Records from a data collection
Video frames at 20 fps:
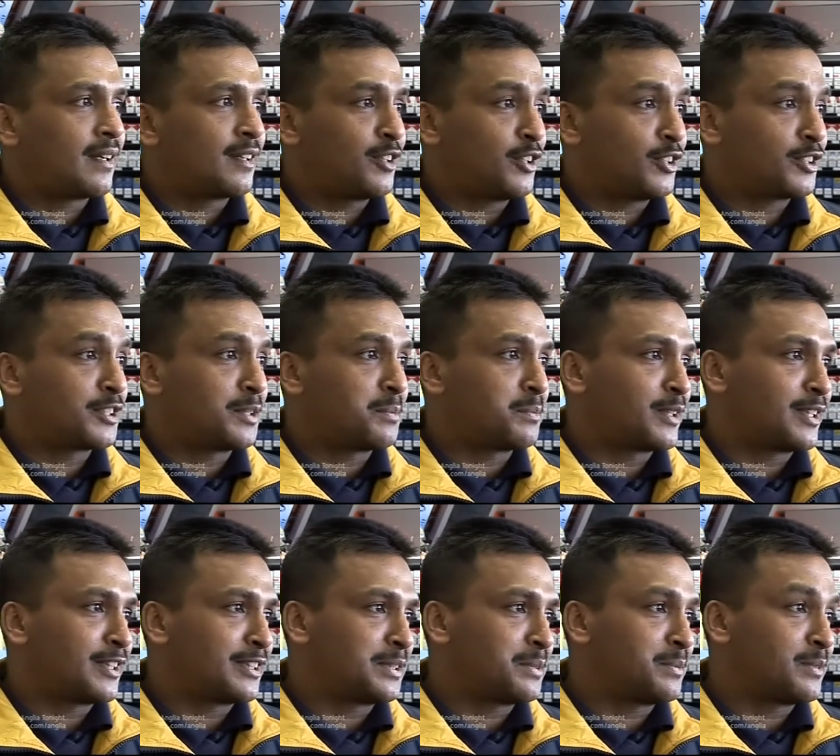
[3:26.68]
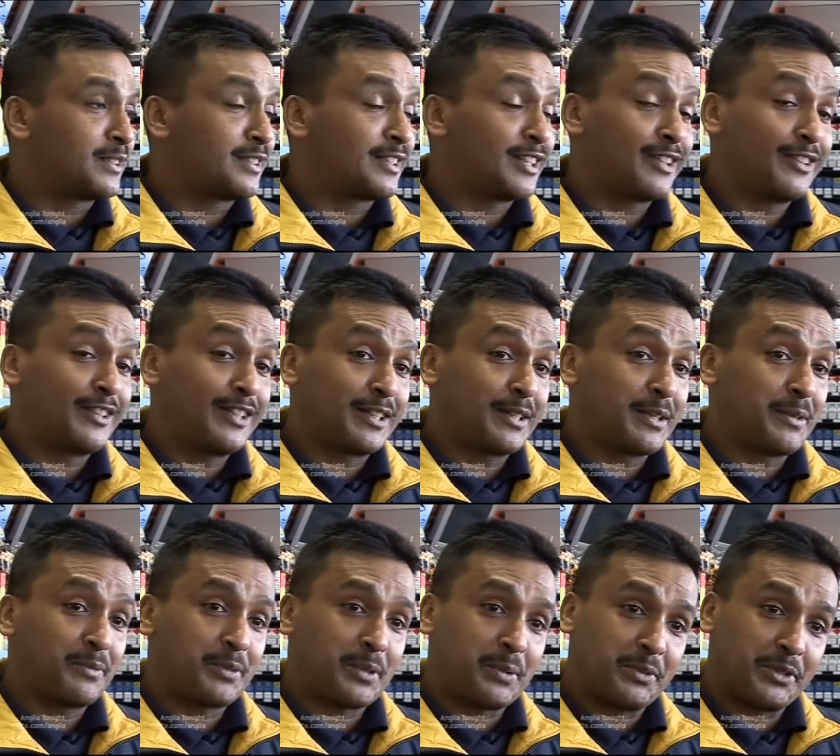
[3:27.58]
I got some customers regularly
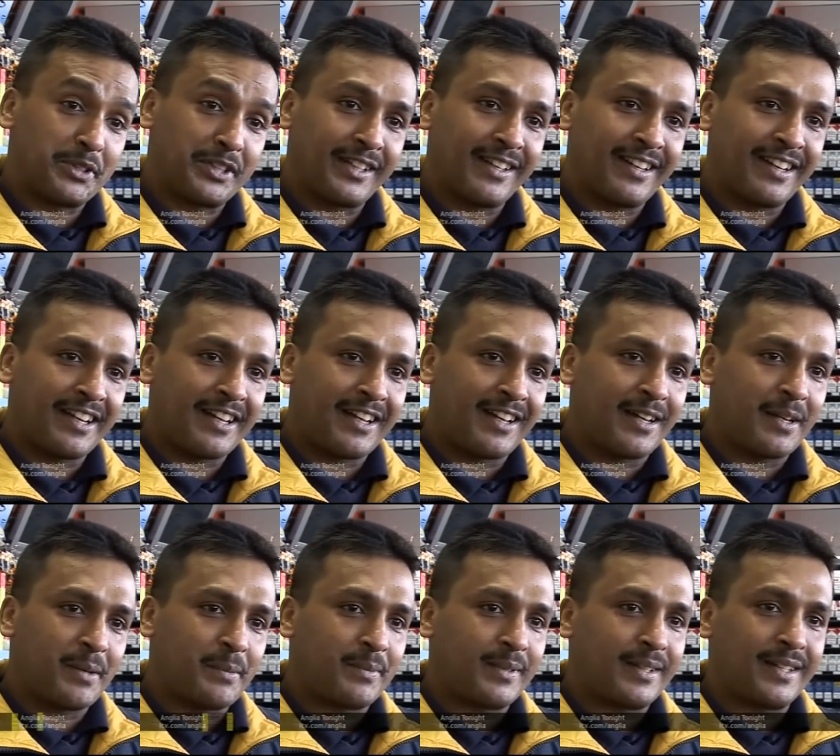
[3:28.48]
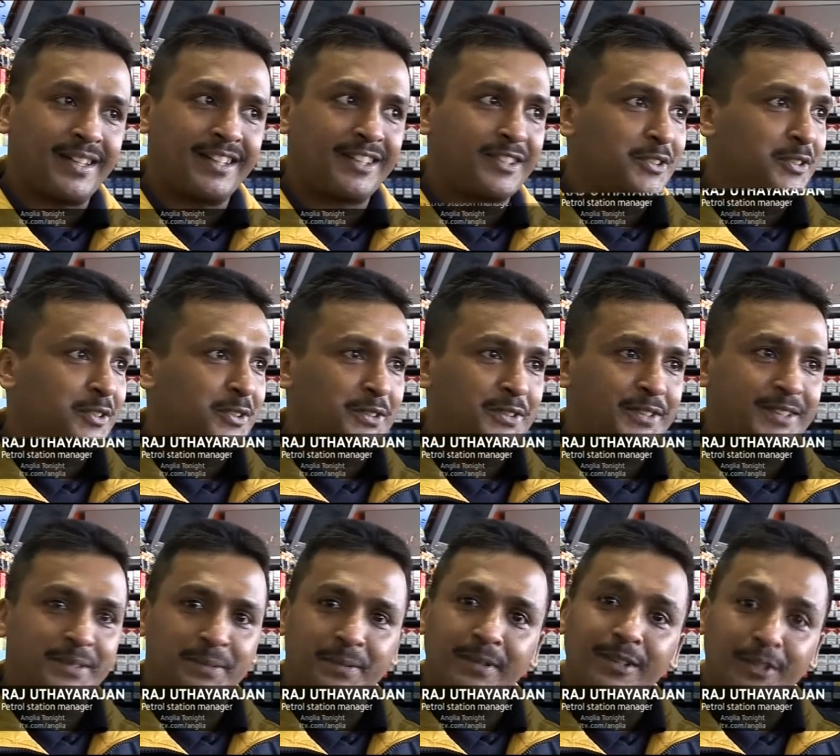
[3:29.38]
come from Sheringham and all
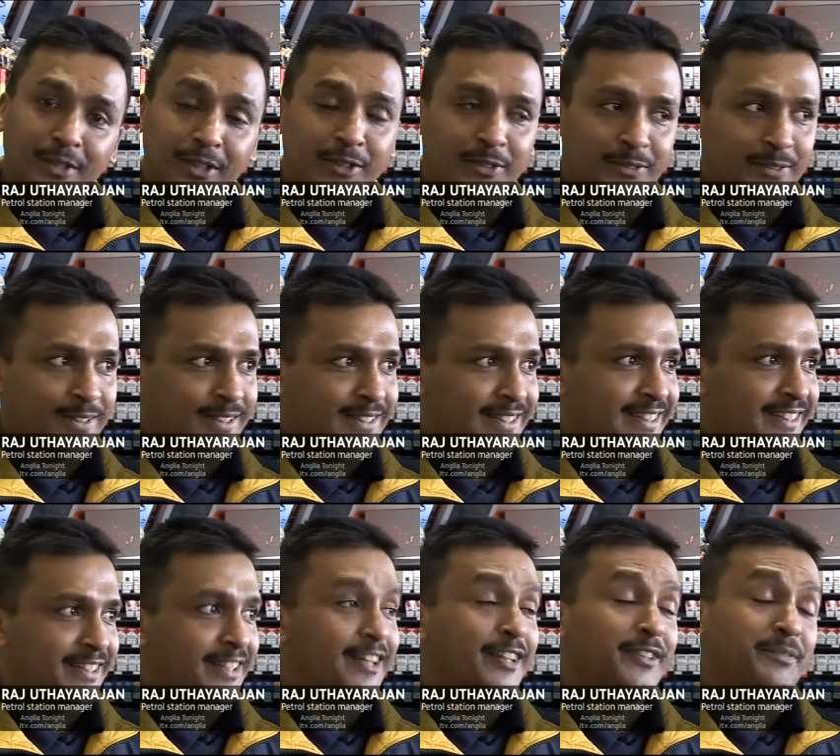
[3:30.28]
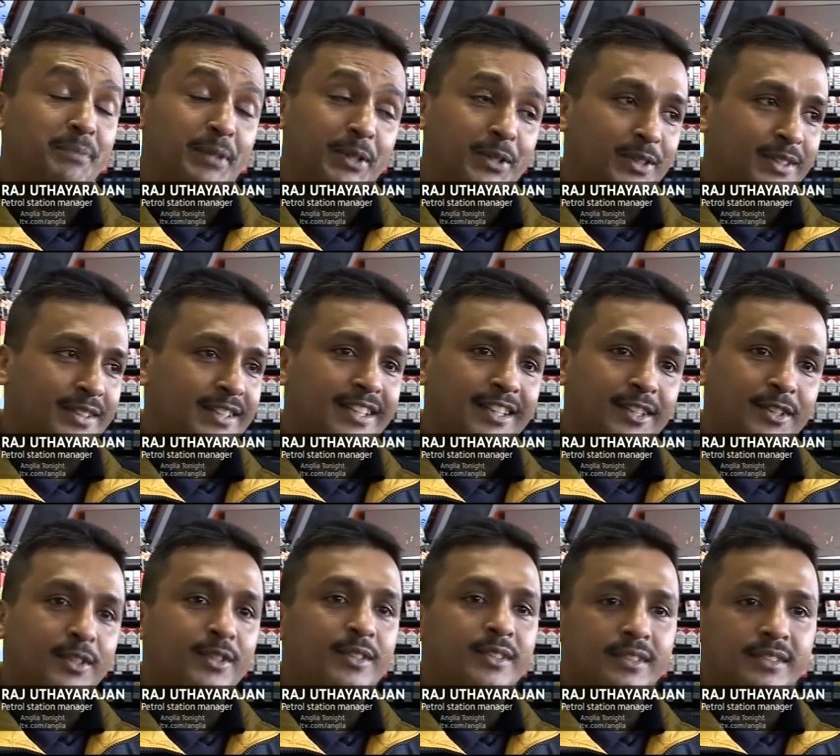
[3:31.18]
over Norfolk uh, because
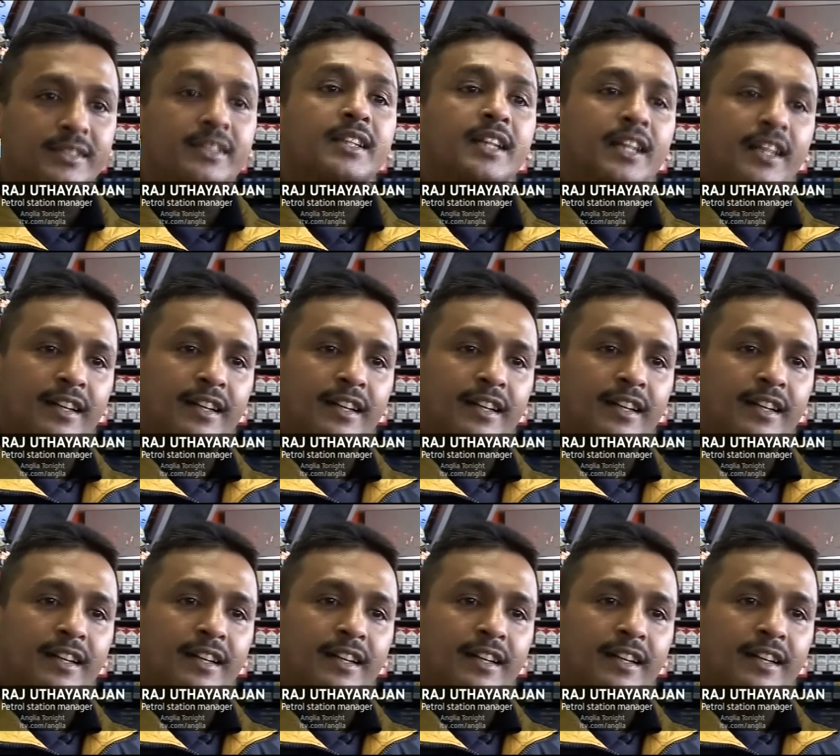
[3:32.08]
they know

Problem to solve — The expected result is the data above in exact form, free of pictures.

Response area —
Video frames at 20 fps:
[3:26.68]
[3:27.58]
I got some customers regularly
[3:28.48]
[3:29.38]
come from Sheringham and all
[3:30.28]
[3:31.18]
over Norfolk uh, because
[3:32.08]
they know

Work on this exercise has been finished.